# Orchestral Mixing with Jake Jackson



## composerboy (Jan 3, 2017)

Has anyone done the online film orchestra mixing masterclass with Jake Jackson at Thinkspace Education?

Thanks!

Ken


----------



## Richard Wilkinson (Jan 3, 2017)

Yes, and it was well worth it for me. A bit less relevant if all your orchestral stuff is samples but worth checking out. He's done a couple of in-depth mixing vids on YouTube so check out his spitfire one first and see if you think more of that would be useful.


----------



## composerboy (Jan 3, 2017)

wilx said:


> Yes, and it was well worth it for me. A bit less relevant if all your orchestral stuff is samples but worth checking out. He's done a couple of in-depth mixing vids on YouTube so check out his spitfire one first and see if you think more of that would be useful.

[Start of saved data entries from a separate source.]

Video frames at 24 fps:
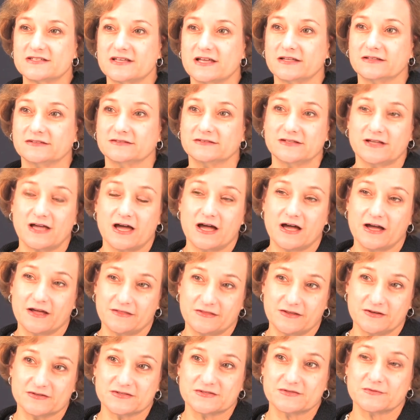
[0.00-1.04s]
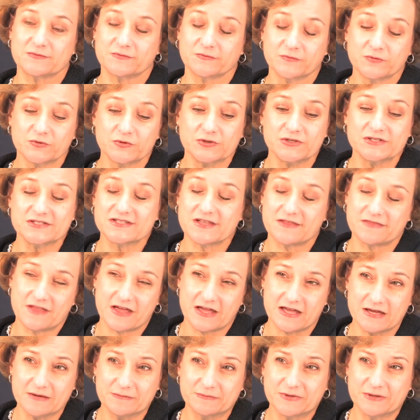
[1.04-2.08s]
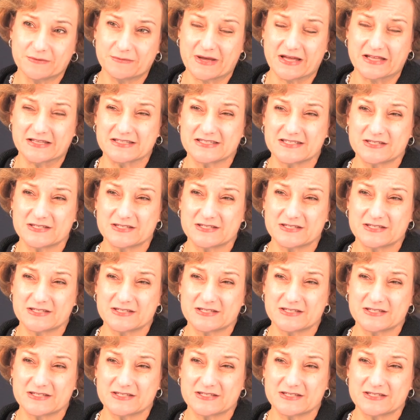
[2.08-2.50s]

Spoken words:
and those rules that they implement.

Great, thanks for getting back to me about this! Have you ever done the Mixing with the Masters masterclasses?


----------



## Richard Wilkinson (Jan 3, 2017)

No - I saw some of the Alan Meyerson clips but haven't looked into it yet. Might sign up later this year and check it out.

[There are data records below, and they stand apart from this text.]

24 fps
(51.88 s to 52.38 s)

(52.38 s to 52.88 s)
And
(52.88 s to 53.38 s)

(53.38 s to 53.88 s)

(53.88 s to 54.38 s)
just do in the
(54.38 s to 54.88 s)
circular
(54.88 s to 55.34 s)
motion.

These are the free JJ ones:


----------



## Karma (Jan 3, 2017)

I bought it recently. It was especially helpful for me as a lot of my template is Spitfire, and a lot of the techniques he uses work very well with their samples. I wouldn't have many negatives towards it.


----------



## dawelsch (Dec 21, 2018)

I think his Mix Template is brilliant. He's a big fan of balancing by using clip gain on the Edit screen which, by listening to the fabulous scores he's mixed, seems to work pretty well.

I watch his YouTube videos multiple times and always pick something up. Highly recommended.


----------